Ms. Cacho, a paralegal employed by Defendant who works in the areas of contested foreclosure and bankruptcy litigation, testified that Chapter 7 debtors frequently enter reaffirmation agreements or send in payments after discharge in order to keep their homes. She stated further that Bank of America sends the Account Statement-type of statement to confirm the amount the debtor owes because the amounts change based on escrow funds and payment fluctuations. Ms. Cacho stated further that the Payoff Demand Statements are required by FHA rules to be sent prior to foreclosure and are also intended to comply with applicable state law.
Receiving these forms and letters caused Plaintiff a great deal of stress which caused her to stop eating, lose weight, have general anxiety issues and become reclusive. Plaintiff testified that she was afraid to answer the telephone or get her mail because of the “excessive” and “aggressive” contact by Defendant. Plaintiff also testified that people drove by her house and were in her yard asking if she “was still there.” Conversely, Plaintiff testified that the notices related to foreclosure didn't really “bother her” or cause her much stress because she knew that there was no debt on her property. Rather, Plaintiff said it was the cumulative effect of all of the correspondence that caused her stress and affected her health.
III. CONCLUSIONS OF LAW
Plaintiff argues that each of the fifteen documents Defendant sent to her violated her discharge. She argues that addressing each of these letters to her at the property address, including the Fair Debt “mini miranda” and including “words of collection,” such as “prepayment” and “loan,” causes the correspondence to attempt to collect a debt against her personally. Plaintiff seeks approximately $2.4 million in damages for the alleged violations of the discharge injunction of 11 U.S.C. § 524.
Defendant argues that none of the letters seek to personally collect a discharged debt and that each of the letters is informational in nature and only relates to collection of the debt owed to Defendant through exercise of Defendant's in rem rights. Defendant seeks dismissal with prejudice and recovery of attorney's fees.

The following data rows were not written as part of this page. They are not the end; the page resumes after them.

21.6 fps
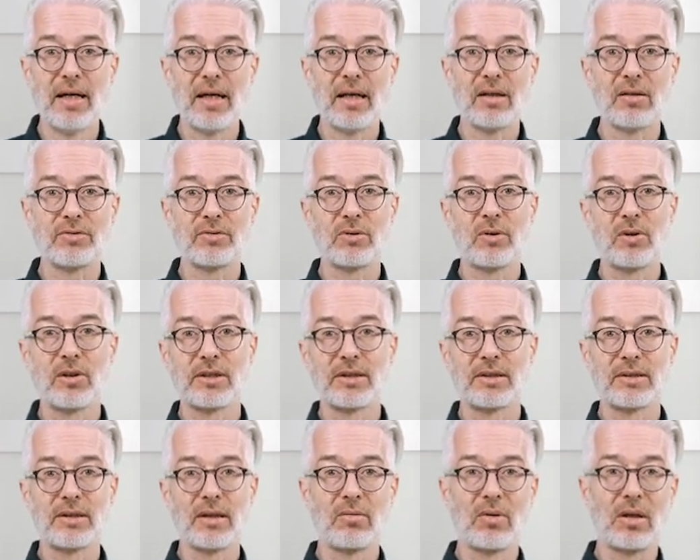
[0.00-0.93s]
And of
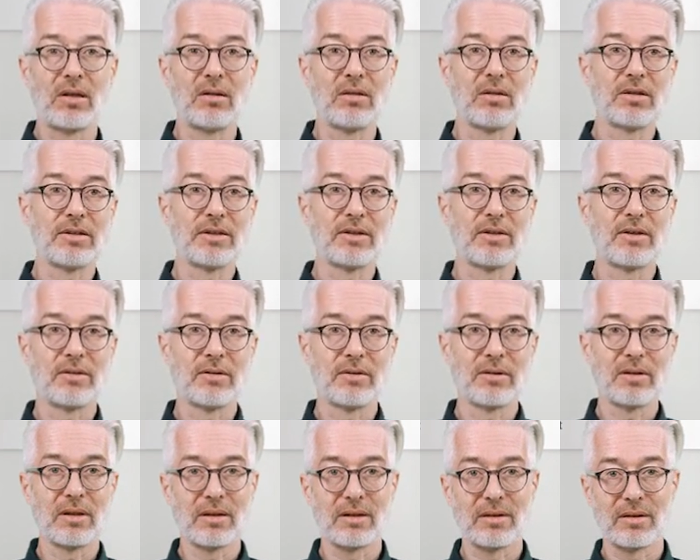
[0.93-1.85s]
course, there are also
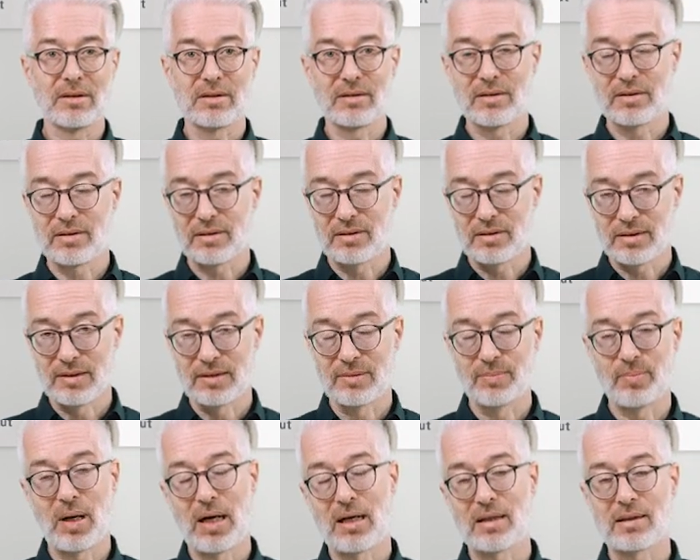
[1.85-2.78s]
uh, uh,
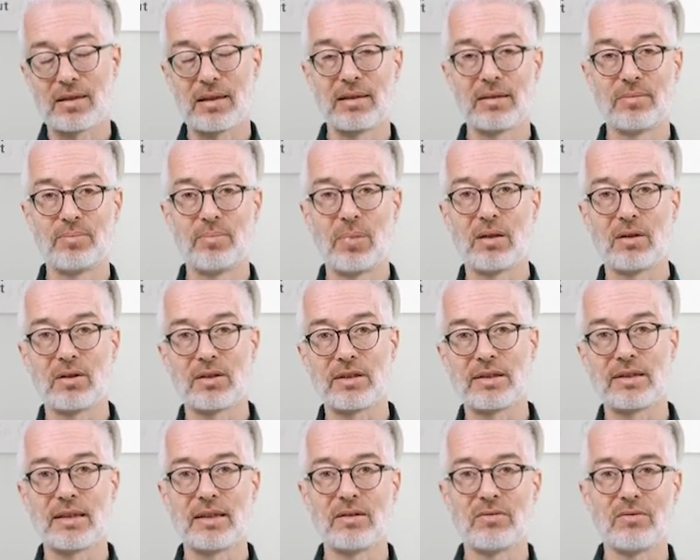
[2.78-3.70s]
SPARQL
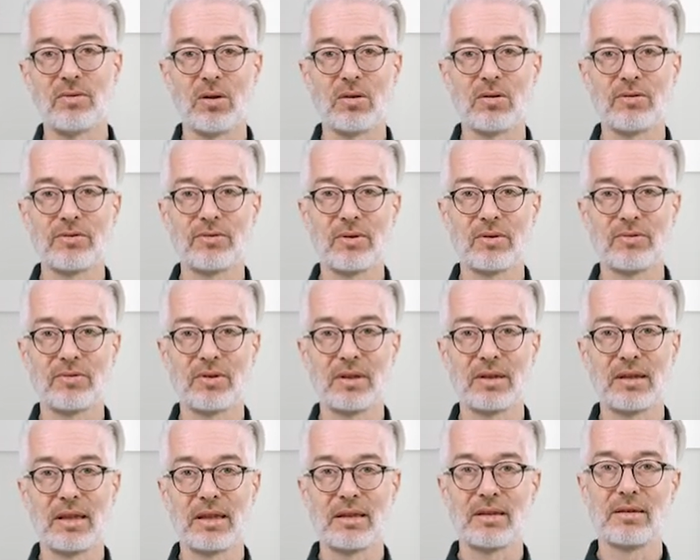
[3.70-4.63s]
parts involved of
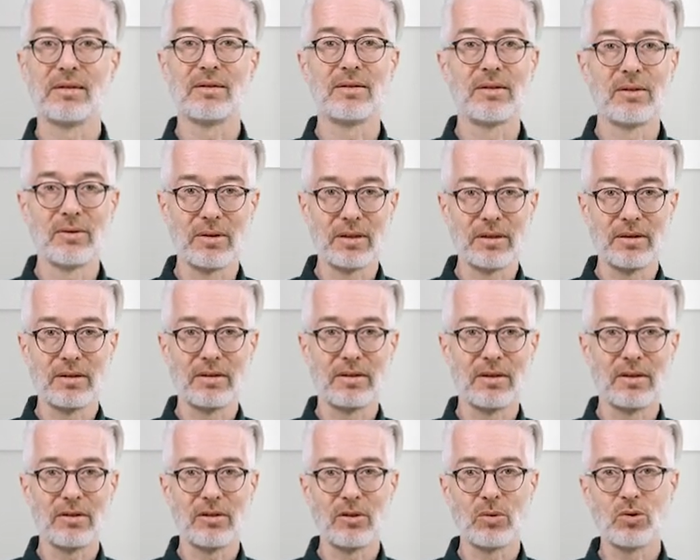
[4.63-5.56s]
it. And so this
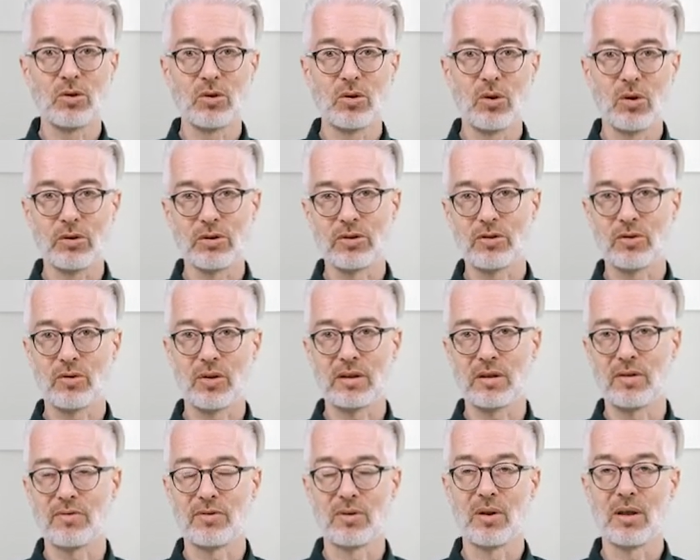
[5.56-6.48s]
is a huge
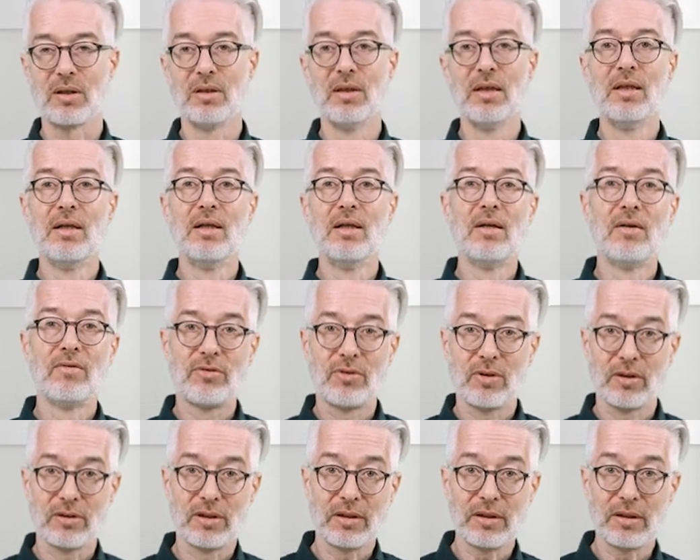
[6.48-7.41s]
construct. If you're
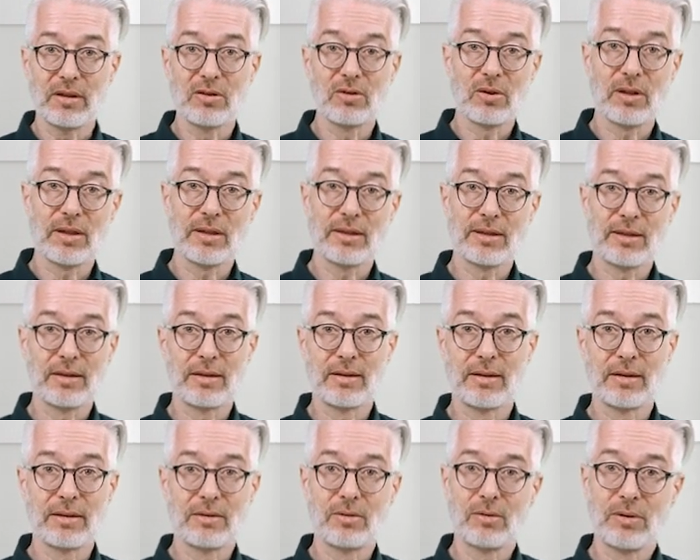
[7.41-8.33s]
further interested
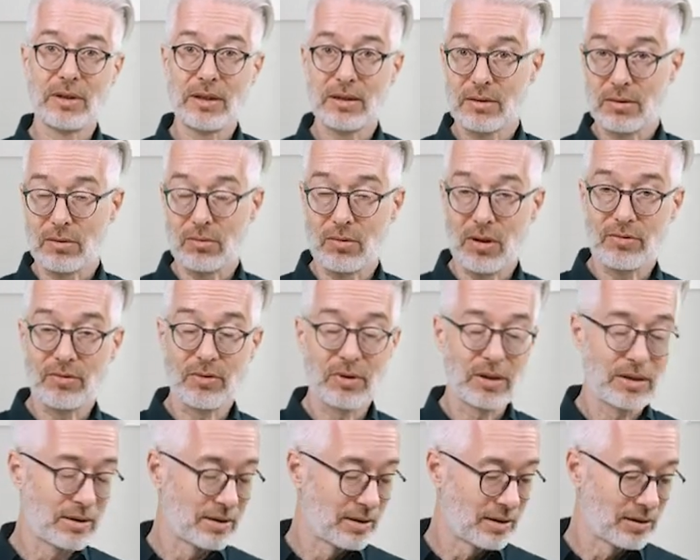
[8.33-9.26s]
in it, read the
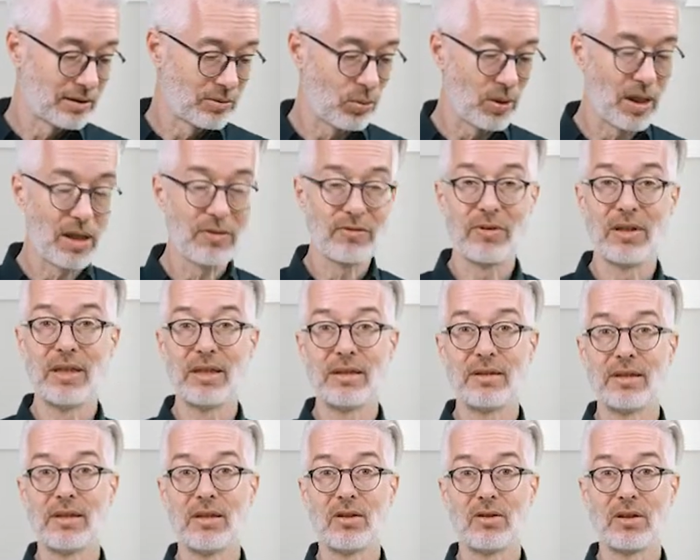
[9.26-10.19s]
references we have
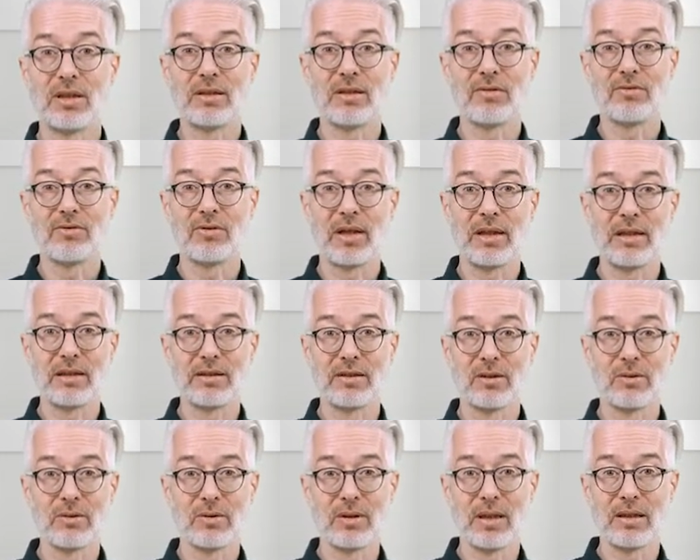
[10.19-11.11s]
linked here in the file.
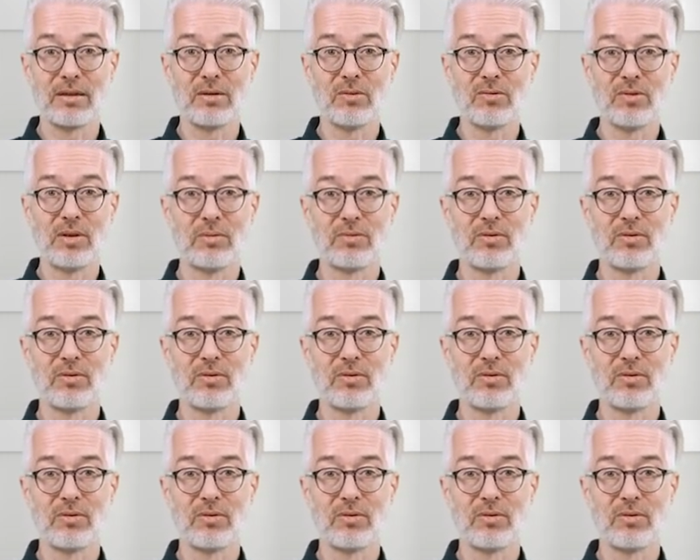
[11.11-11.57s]
So then you will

A. Standards for Establishing a Violation of The Discharge Injunction
Section 524(a)(2) states:
A discharge in a case under this title
(2) operates as an injunction against the commencement or continuation of an action, the employment of process, or an act, to collect, recover or offset any such debt as a personal liability of the debtor,whether or not discharge of such debt is waived;
11 U.S.C. § 524(a)(2) (emphasis added). “Section 524 ... provides the debtor with a post-discharge injunction against collection of debts discharged in bankruptcy, and thus embodies the ‘fresh start’ concept....” Hardy v. U.S. (In re Hardy), 97 F.3d 1384, 1388–89 (11th Cir.1996). The fresh start notwithstanding, a Chapter 7 discharge does not avoid or otherwise affect a lien against property of the debtor. See Long v. Bullard, 117 U.S. 617, 620–21, 6 S.Ct. 917, 918, 29 L.Ed. 1004 (1886) (holding that a secured creditor can ignore a bankruptcy proceeding because it can always look to the lien to satisfy its claim); See also, Universal American Mortgage Company v. Bateman, 331 F.3d 821, 827 (11th Cir.2003) (stating that a secured creditor need not do anything during bankruptcy because it will always be able to look to the underlying collateral to satisfy its lien); In re Jennings, 454 B.R. 252, 255 (Bankr.N.D.Ga.2011) (quoting Johnson v. Home State Bank, 501 U.S. 78, 83, 111 S.Ct. 2150, 115 L.Ed.2d 66 (1991) which states “a discharge extinguishes only ‘the personal liability of the debtor.’... Codifying the rule in Long v. Bullard, the Code provides that a creditor's right to foreclose on the mortgage survives or passes through the bankruptcy.”). As one court succinctly stated, “while [the lender] has the right to enforce its mortgage against the Property after discharge, it has no right to demand payment from the Debtor on the discharged debt.” In re Brown, 481 B.R. 351, 358 (Bankr.W.D.Pa.2012).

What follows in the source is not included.